Cerita yang paling berkesan adalah ketika ada seorang pengusaha, dia biasa saja, tidak terlalu kaya atau pun sangat sukses. Suatu hari dia melihat iklan dari sebuah pelatihan di koran. Biaya pelatihan ini, sangat mahal, sekitar tujuh puluh lima juta. Ya! Tujuh puluh lima juta rupiah, hanya untuk training selama tiga hari.
Teman, sudara, bahkan keluarganya berpikir dia gila, sableng, sinting, ngga waras, dan sebagainya dan seterusnya, mencela dia kenapa bisa “sebodoh” itu menghabiskan uang untuk sebuah pelatihan yang hanya tiga hari.

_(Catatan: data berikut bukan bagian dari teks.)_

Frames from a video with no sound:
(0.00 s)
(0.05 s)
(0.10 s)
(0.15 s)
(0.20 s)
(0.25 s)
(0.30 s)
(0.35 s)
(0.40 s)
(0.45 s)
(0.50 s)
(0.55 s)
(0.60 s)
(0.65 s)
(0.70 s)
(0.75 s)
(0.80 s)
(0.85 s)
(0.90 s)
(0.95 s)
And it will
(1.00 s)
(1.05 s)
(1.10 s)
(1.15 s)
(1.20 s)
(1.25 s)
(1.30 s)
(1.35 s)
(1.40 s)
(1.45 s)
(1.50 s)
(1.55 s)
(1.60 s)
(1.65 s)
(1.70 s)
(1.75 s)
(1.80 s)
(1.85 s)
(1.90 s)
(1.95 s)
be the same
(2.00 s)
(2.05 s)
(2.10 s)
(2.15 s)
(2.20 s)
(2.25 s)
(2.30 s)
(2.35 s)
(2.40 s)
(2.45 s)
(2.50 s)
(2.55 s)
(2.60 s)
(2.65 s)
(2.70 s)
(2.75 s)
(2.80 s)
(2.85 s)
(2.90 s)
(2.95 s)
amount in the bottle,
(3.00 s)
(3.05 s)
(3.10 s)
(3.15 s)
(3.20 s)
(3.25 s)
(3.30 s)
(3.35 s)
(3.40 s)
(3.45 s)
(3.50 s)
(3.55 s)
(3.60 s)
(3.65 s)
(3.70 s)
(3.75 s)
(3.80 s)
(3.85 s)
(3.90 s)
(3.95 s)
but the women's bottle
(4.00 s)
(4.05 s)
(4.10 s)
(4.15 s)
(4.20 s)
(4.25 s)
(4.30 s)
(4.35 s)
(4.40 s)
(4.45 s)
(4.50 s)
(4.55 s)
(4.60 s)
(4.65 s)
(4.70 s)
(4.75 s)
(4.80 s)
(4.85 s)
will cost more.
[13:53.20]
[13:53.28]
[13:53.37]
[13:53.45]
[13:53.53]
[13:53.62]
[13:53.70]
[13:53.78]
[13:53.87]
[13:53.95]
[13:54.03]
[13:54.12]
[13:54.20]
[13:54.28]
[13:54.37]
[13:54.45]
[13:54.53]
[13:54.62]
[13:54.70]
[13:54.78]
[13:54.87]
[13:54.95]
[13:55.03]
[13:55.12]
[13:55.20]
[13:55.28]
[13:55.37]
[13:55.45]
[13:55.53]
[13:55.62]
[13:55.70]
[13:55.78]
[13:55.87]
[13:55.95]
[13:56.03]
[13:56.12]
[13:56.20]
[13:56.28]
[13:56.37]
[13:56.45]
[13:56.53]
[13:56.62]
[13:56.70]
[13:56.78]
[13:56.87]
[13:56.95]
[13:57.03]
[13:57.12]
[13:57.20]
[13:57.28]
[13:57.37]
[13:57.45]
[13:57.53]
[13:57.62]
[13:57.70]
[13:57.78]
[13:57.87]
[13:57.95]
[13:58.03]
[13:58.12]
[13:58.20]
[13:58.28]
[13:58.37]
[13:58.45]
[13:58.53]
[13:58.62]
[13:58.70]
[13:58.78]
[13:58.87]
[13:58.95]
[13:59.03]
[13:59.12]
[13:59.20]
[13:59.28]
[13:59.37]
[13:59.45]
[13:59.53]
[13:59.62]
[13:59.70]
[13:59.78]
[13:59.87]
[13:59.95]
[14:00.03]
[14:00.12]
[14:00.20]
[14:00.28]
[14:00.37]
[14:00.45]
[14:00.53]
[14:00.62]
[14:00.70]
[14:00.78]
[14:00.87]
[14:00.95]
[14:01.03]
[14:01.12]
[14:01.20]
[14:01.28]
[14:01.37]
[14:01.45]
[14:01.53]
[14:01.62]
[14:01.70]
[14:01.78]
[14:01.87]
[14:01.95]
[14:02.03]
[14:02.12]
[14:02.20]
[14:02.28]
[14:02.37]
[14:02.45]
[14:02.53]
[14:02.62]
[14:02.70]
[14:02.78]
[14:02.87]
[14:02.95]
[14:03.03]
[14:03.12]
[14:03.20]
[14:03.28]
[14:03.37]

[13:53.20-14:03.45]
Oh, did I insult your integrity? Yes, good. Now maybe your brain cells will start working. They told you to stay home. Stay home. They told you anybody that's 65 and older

Orang ini tetap pantang mundur dan akhirnya mengikuti pelatihan seharga tujuh puluh lima juta ini. Yang mengikuti training ini pun ternyata hanya beberapa orang. Karena mahal dan belum banyak orang yang mengerti dan tahu mengenai materi training ini.
Sepulang pelatihan, sikap mereka tetap sama.
Sampai akhirnya, dimulai beberapa minggu setelah training yang super mahal itu, orang ini tiba-tiba menerima beberapa undangan seminar dari sebuah universita ternama. Dia diundang sebagai pembicara, karena pihak universitas tersebut menerima rekomendasi dari perusahaan yang mengadakan pelatihan untuk mengundang orang ini.
Dan ternyata, untuk berbicara satu jam saja, orang ini diberi honor setidaknya tiga puluh juta. Ya! Tiga puluh juta hanya untuk berbicara dan presentasi selama satu jam saja.
Akhirnya tidak sampai satu minggu, uang yang tujuh puluh lima juta itu telah balik modal dan sudah untung puluhan juta!
Kelak, di masa depan, kisah yang luar biasa itu akhirnya malah terjadi juga pada diriku, seperti yang kutulis di Dialog Lima Belas Juta. Terbukti bahwa uang yang dibelanjakan buku, dan “membeli” ilmu, akan mendatangkan keuntungan yang luar biasa besar.